• _Aim of the task_
Since the pictures are not wanted, retype the listing below exactly and without them.

** Exercise inputs follows **

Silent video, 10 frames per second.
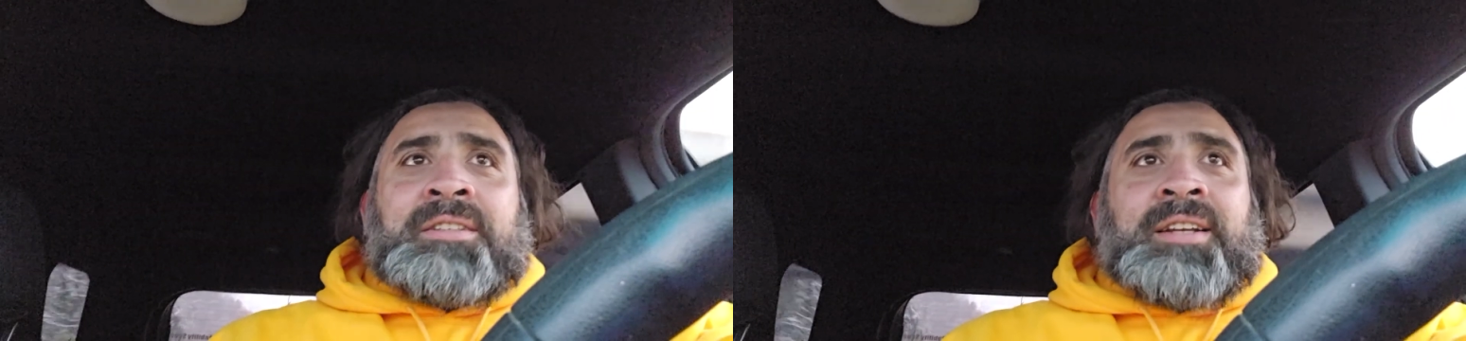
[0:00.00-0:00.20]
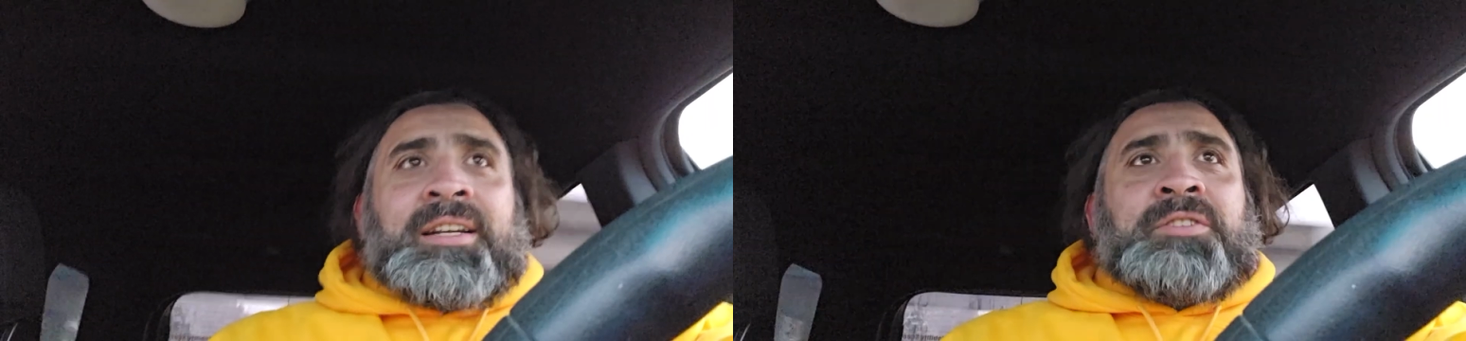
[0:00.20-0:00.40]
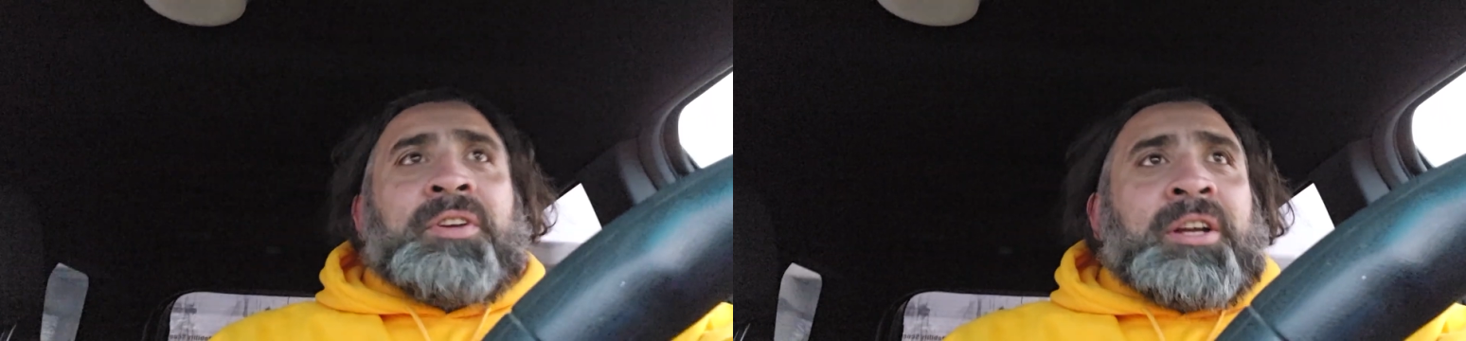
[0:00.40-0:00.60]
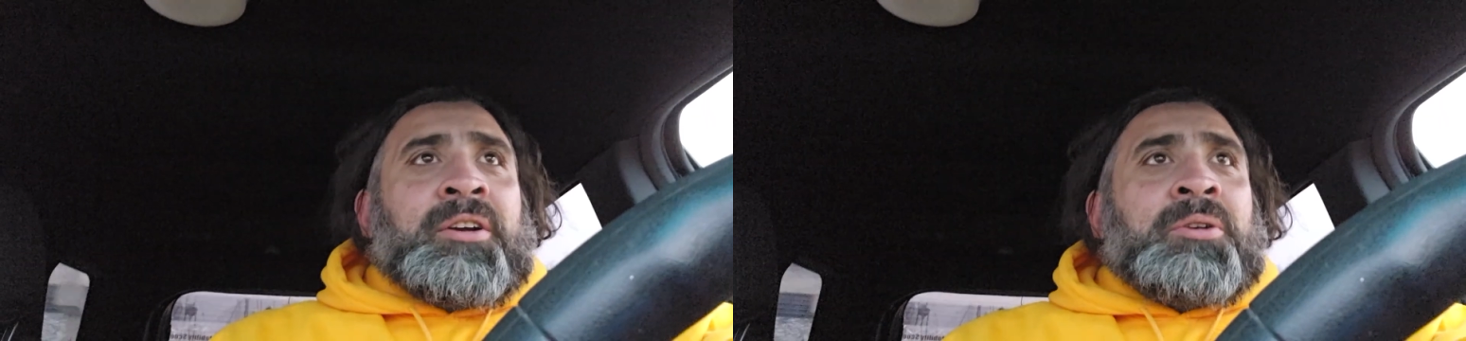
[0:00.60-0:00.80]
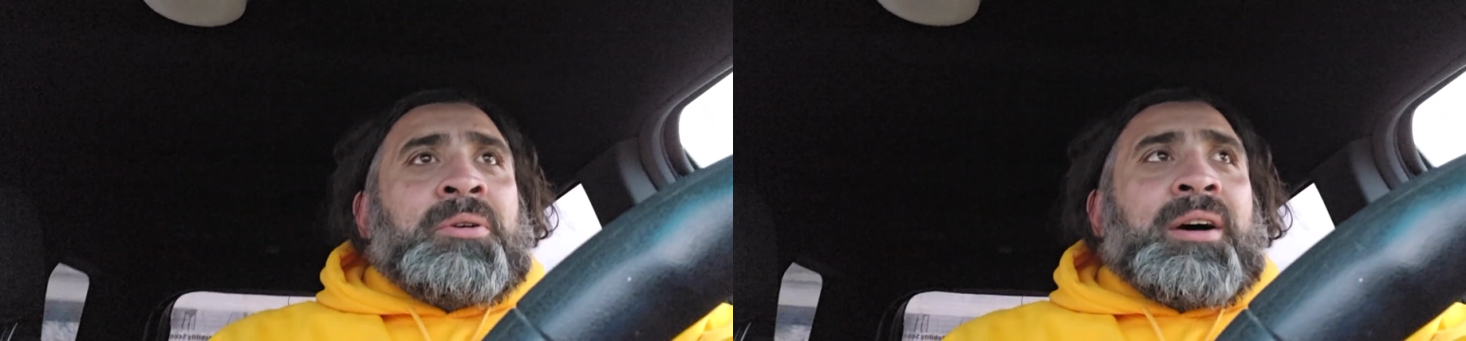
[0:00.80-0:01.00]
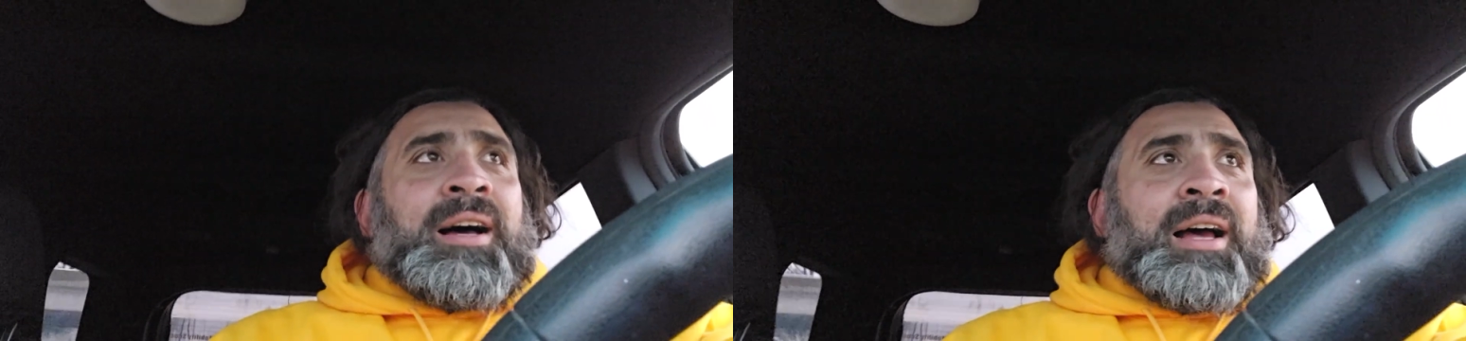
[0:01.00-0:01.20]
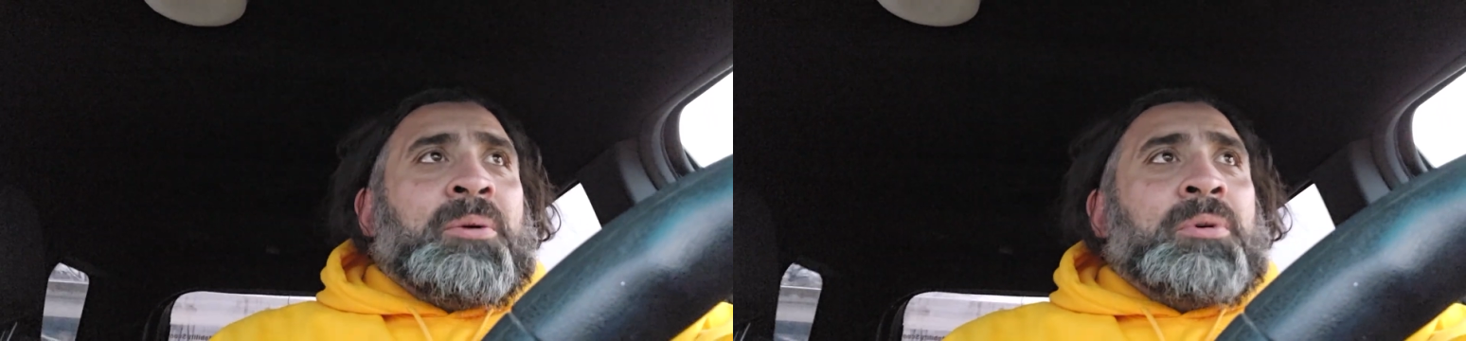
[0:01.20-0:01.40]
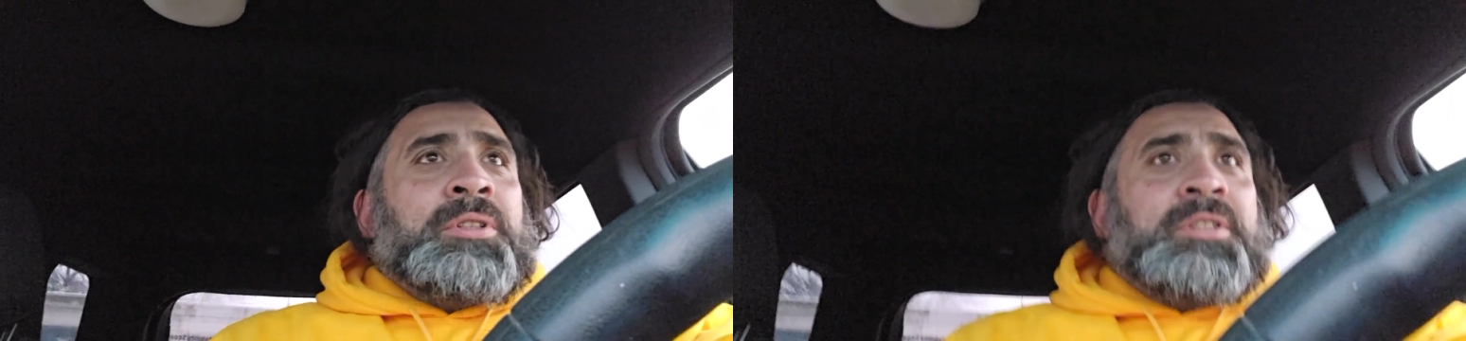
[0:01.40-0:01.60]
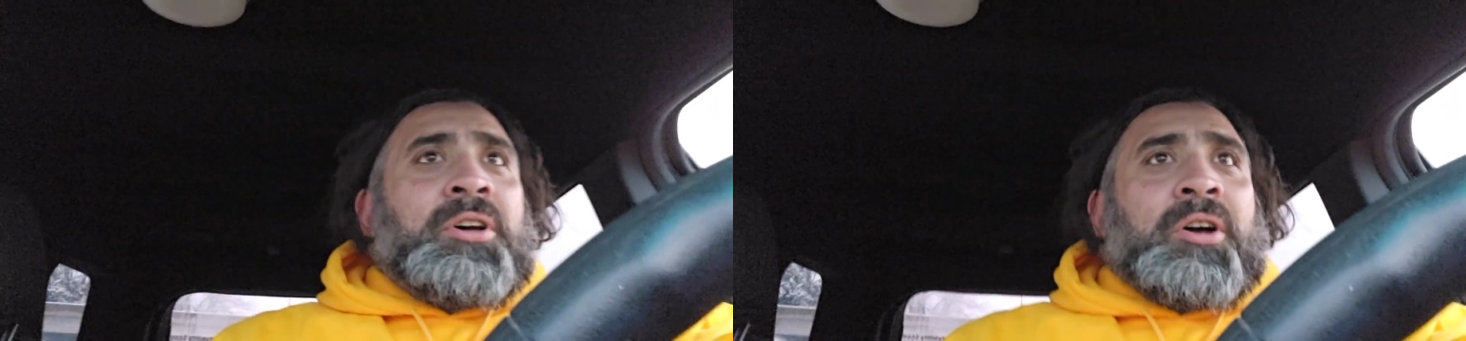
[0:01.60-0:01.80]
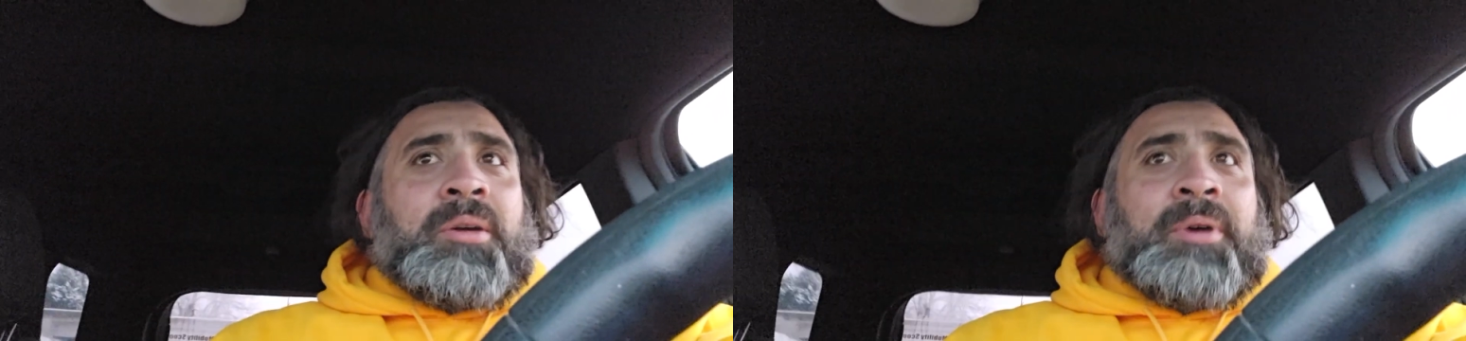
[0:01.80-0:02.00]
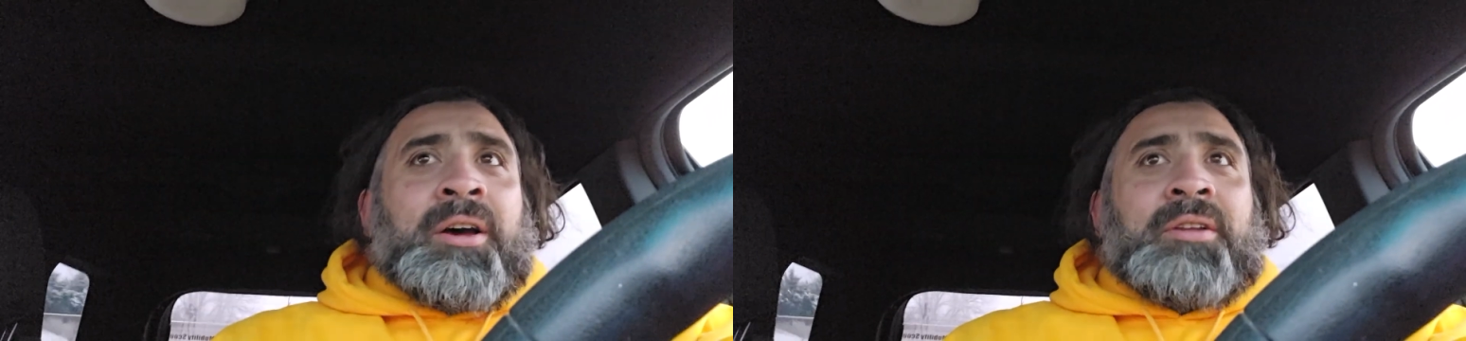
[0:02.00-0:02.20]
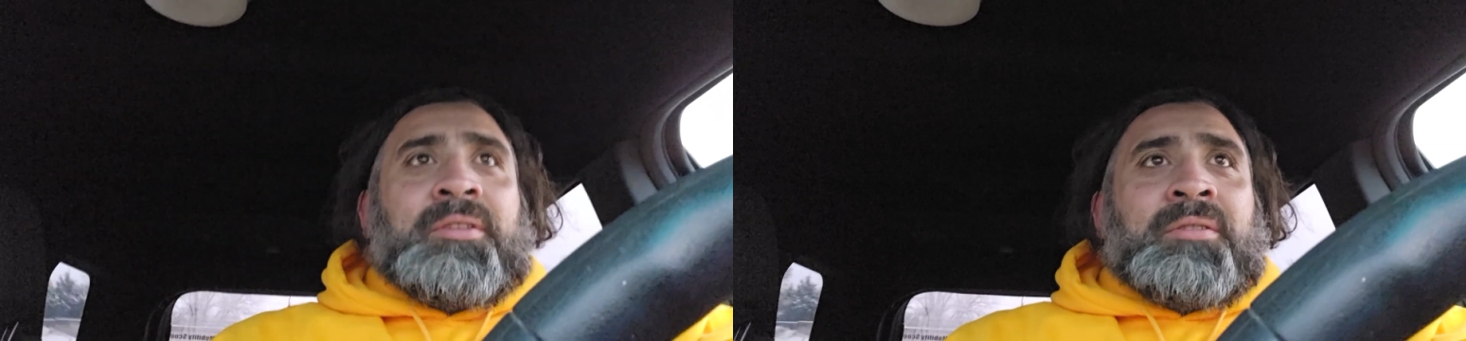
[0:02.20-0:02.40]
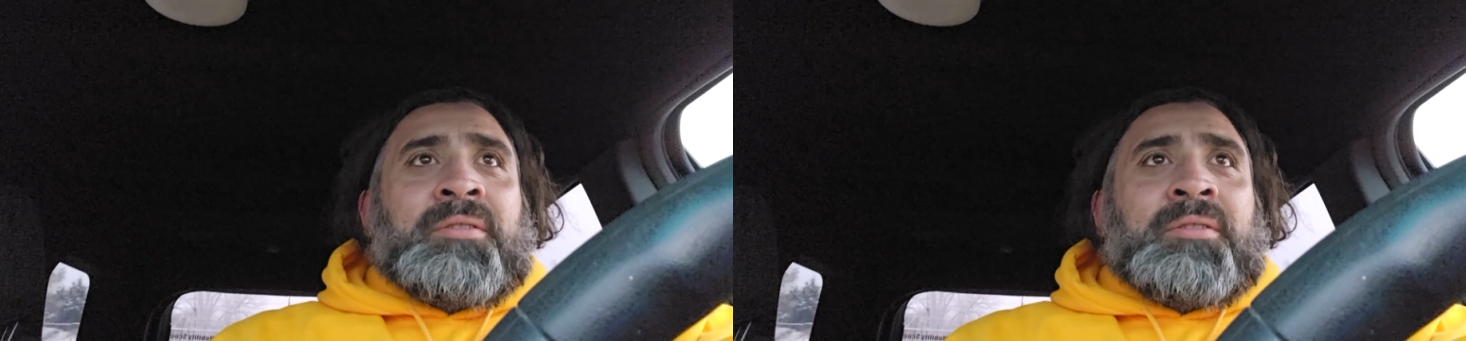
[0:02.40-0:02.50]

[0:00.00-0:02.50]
Today's video, I want to talk about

** End of Exercise inputs **

• _Solution for this task_
Silent video, 10 frames per second.
[0:00.00-0:00.20]
[0:00.20-0:00.40]
[0:00.40-0:00.60]
[0:00.60-0:00.80]
[0:00.80-0:01.00]
[0:01.00-0:01.20]
[0:01.20-0:01.40]
[0:01.40-0:01.60]
[0:01.60-0:01.80]
[0:01.80-0:02.00]
[0:02.00-0:02.20]
[0:02.20-0:02.40]
[0:02.40-0:02.50]

[0:00.00-0:02.50]
Today's video, I want to talk about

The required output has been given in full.